Through the first week of June, Mexico had shipped about 31 million boxes of mangoes to the U.S., about 2 million more than last year at the same time, said William Watson, executive director of the Orlando-based National Mango Board.

Volume should pick up even more when importers begin sourcing from the Nayarit growing region of Mexico the week of June 17, and the southern Sinaloa region later in the month, Watson said.

“The crop is good and movement is steady,” he said. “As always, we’re keeping an eye on the rains in the producing areas. So far, so good.”

The mango market had stalled a bit in early June, but peak production promised aggressive promotions and brisk movement leading into the Fourth of July, said Chris Ciruli, partner in Nogales, Ariz.-based Ciruli Bros.

Mexico is on track to ship 10% to 15% more than last year’s record total of 58 million mangoes, Ciruli said.

“Volumes will be high and pricing very reasonable,” Ciruli said. “There are plenty of ad opportunities.”

Ciruli Bros., which is shipping only Champagne (ataulfo) mangoes now, is encouraging retailers to promote through the Fourth of July and after, Ciruli said.
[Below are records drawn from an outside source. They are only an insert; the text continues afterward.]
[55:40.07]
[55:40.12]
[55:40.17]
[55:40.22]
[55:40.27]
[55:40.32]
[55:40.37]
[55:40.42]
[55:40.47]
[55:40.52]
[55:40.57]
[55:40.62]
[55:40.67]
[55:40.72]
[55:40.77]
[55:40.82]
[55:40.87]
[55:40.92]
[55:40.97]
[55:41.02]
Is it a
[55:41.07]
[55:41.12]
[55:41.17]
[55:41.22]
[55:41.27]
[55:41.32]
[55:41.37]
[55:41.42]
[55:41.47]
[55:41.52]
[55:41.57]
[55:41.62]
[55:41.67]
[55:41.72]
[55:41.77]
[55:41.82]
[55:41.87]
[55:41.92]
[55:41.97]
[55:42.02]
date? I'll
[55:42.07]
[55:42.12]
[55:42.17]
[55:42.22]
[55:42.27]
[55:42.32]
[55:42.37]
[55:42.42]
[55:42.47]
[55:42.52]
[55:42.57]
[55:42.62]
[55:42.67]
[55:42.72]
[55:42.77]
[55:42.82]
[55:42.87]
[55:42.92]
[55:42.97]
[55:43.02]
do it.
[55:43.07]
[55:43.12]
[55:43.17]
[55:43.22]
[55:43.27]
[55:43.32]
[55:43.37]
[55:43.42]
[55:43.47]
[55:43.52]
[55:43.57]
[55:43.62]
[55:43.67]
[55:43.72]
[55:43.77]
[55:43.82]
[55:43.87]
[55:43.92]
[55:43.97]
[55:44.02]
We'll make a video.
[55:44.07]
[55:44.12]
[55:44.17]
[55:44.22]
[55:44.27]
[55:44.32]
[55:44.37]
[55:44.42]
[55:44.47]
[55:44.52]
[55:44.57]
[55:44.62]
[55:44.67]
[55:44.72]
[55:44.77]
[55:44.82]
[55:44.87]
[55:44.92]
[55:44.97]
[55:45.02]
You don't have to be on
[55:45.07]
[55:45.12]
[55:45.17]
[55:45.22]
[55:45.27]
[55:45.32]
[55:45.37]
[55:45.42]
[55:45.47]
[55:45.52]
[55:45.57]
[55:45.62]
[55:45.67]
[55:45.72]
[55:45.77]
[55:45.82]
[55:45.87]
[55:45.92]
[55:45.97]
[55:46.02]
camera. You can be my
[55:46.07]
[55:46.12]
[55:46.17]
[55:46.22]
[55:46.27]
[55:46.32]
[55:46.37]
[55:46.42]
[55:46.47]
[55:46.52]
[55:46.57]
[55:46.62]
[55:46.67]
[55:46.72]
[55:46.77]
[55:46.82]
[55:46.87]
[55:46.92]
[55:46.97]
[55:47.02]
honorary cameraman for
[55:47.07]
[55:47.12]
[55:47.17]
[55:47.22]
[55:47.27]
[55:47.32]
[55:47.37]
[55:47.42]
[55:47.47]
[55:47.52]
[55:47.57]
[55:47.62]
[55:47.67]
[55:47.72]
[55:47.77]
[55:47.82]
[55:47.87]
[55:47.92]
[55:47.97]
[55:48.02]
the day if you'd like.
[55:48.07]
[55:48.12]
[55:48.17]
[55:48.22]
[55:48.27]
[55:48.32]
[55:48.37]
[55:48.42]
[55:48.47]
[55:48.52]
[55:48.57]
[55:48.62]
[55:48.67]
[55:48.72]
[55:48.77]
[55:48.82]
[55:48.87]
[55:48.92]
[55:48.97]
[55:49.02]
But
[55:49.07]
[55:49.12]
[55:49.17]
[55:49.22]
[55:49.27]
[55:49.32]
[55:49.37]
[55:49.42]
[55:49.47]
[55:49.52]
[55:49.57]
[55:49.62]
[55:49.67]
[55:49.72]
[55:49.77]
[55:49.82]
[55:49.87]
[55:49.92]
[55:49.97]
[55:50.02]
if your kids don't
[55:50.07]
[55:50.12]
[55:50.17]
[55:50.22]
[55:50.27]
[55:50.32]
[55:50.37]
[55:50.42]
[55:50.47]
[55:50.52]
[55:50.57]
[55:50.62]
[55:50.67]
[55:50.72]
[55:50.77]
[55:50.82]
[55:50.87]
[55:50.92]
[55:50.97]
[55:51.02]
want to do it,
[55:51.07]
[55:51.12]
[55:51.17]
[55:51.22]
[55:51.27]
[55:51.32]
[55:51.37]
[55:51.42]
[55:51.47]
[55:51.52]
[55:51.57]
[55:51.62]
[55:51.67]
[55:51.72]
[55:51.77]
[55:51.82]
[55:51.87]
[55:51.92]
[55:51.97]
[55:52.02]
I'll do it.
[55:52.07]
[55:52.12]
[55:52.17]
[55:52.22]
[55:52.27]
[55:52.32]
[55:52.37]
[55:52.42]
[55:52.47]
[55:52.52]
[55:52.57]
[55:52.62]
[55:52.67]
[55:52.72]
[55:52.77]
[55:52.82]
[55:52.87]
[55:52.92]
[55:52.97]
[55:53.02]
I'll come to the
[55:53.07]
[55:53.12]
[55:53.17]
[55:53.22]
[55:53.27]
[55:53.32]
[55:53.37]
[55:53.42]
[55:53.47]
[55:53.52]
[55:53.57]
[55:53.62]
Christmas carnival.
Pompano Beach, Fla.-based Central American Produce received big volumes of Mexican fruit in early June, but the size profile on tommy atkins mangoes was smaller than the company would like, saleswoman Sabine Henry said.
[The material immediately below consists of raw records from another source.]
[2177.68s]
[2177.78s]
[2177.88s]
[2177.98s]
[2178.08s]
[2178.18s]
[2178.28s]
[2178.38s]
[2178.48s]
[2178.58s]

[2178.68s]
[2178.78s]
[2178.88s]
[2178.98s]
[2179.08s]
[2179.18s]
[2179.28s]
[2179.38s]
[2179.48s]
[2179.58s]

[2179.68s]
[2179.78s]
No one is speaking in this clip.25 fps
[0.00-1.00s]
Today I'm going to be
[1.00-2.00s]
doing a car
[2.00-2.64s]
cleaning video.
That should turn around, however, when Central American begins receiving larger kent fruit in mid-June, Henry said.

In early June, larger fruit was selling at a $2- to $2.50-per-box premium over smaller fruit, Henry said. As kent volumes increase, however, that gap should shrink to closer to 50 cents.

On June 11, the U.S. Department of Agriculture reported prices of $5-6 for one-layer flats of tommy atkins mangoes 7-9s, up from $4.50-5 last year at the same time.

Central American expected to source from the Mexican growing regions of Nayarit, Jalisco and Colima before the big Sinaloa volumes began arriving at the end of June.

Fruit shipping in early June was peaking on 16s through 20s, right where retailers like them, and eating very well, Ciruli said.

Demand should be strong all summer in all channels, Watson said.

“More consumers are taking mangoes home than ever before,” he said. “Retail support has been great. As well, consumers are seeing more mango options on menus in restaurants all over the U.S. this summer.”

Central American’s Mexican volumes were up 35% over last year at the same time, thanks to growing demand, Henry said.

“It’s unbelievable. People are buying them every day.”